Here is our recent letter:

Managed Accounts Year End Review and Forecast

November 2014 – 40 % cash position
Gold and Precious MetalsThe largest gains for our clients came from the exit from the gold producers at $18oo an ounce and continuing until we hold no gold and no gold miners . This from the author of The Gold Investors Handbook.2015 – We continue to be on the sidelines for this sector – regardless of the gnomes of Switzerland . As a safe haven gold simply wasnot there for investors despite turmoil in the Middle East, Africa and Ukraine.How much more frightening can the prospect for peace be than to have wars in multiple locations? Secondly the spectre of inflation – on which I have given numerous talks – simply failed to materialize. In fact economists and portfolio managers such as myself are now more concerned about deflation – and the spectre is a Japanese style decades long slide in the world economy.
Shipping Sector / Bulk ShippersYou can review our stock market letter athttp://www.amp2012.com to follow our profits in the shipping sector before our retreat as overcapacity has yet to effect continued overbuiding. In 2008-9 rates-  illustrated by the Baltic Dry Index – were at their peak. The BDI hit over 10,000. Today it is roughly 10 % of that benchmark and the sector slide continues. We have an impressive watchlist of former ” darlings” – but we are content to watch and wait.
Oil/ Energy I am very happy for the call in natural gas prices – out at $12 and into oil. When oil was above $100 we lessened positions and that is our saving grace in the past two weeks. We are not bottom feeders and will wait for a turn in the market before reentering drillers or producers.On Friday November 27th, crude oil prices dropped to below $72 and the slide has continued into the weekend, with Brent crude oil at $70.15 as I write this post. Shares of major oil companies traded down on Friday. Our former energy sector holdings are down another between 4% and 11%, including SDRL, which dropped another 8% following Wednesday’s 23% plunge…
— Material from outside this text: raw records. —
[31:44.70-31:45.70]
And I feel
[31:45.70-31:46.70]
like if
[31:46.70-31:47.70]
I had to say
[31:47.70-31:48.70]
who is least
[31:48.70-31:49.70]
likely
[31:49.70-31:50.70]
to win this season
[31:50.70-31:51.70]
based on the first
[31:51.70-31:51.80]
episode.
Have you avoided these sectors – you would have been better off to follow our advice in 2014 and now you have to decide for 2015.
No one – and I am not being humble here – can project the future with great accuracy but our clients continue to do very well and we offer that experience to you.
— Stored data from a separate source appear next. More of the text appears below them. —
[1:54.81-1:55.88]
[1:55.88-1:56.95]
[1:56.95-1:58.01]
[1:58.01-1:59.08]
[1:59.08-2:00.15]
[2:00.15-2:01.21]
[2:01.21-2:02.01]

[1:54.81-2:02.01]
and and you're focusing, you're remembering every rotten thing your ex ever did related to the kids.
Fees : 1 % annual set up and a performance bonus of 20 % – only if we perform.

You can withdraw your funds monthly if you require an income stream.
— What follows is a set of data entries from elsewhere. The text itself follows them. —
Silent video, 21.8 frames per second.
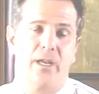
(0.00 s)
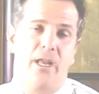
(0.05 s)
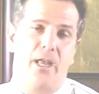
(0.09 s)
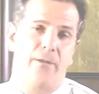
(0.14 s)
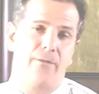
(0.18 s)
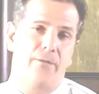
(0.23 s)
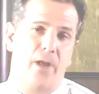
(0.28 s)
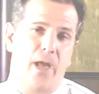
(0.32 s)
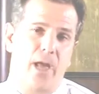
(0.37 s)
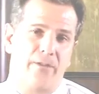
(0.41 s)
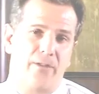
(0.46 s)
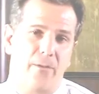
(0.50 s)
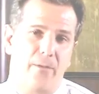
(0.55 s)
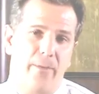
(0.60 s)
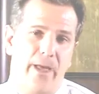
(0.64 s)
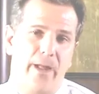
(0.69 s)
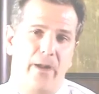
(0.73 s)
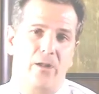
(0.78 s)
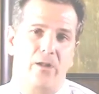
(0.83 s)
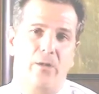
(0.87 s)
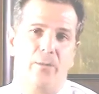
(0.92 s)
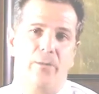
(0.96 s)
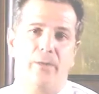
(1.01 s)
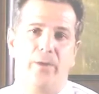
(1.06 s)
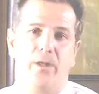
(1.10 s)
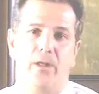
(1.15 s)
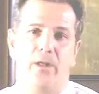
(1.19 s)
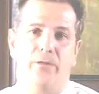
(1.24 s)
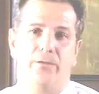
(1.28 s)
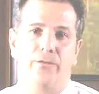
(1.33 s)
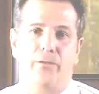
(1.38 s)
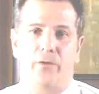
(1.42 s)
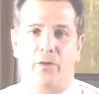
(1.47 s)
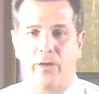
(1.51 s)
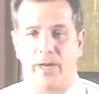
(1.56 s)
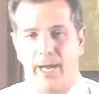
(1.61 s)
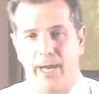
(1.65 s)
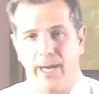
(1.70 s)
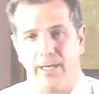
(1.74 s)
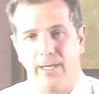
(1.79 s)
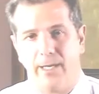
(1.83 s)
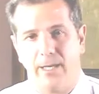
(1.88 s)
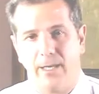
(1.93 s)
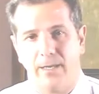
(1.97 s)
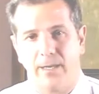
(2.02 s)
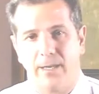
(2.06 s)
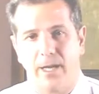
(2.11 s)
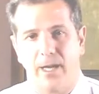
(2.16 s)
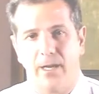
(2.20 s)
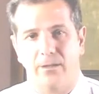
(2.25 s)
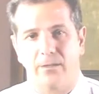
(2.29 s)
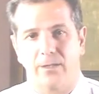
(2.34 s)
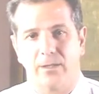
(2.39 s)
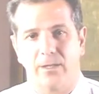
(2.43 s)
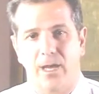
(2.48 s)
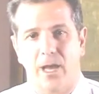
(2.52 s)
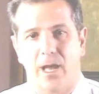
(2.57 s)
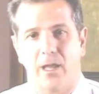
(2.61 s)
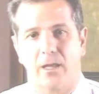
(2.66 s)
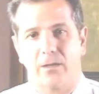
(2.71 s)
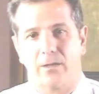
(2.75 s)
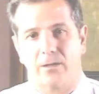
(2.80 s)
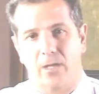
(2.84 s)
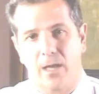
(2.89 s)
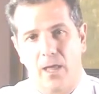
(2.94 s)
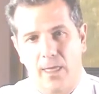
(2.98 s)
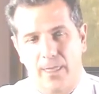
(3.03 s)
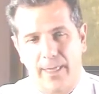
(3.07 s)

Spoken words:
if you have a medical bill for $18,000,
Alternate Guaranteed Income Payments

Private client funds Minimum $10,000 Maximum Loan $500,000

Our client is seeking funds to expand their tanker fleet .

Interest 12 % compounded – paid 1% per month

Floating charge of the full $500,000 against the fleet – valued at  more than $ 1 M

 

Contact information:

To learn more about portfolio management ,asset protection, trusts ,offshore company formation and structure for your business interests (at no cost or obligation)

Email

jackabass@gmail.com OR

info@jackbassteam.com  OR

Call Jack direct at 604-858-3202

10:00 – 4:00 Monday to Friday Pacific Time ( same time zone as Los Angeles).

Similar to wise buying decisions, exiting certain underperformers at the right time helps maximize portfolio returns. Selling off losers can be difficult, but if both the share price and estimates are falling, it could be time to get rid of the security before more losses hit your portfolio.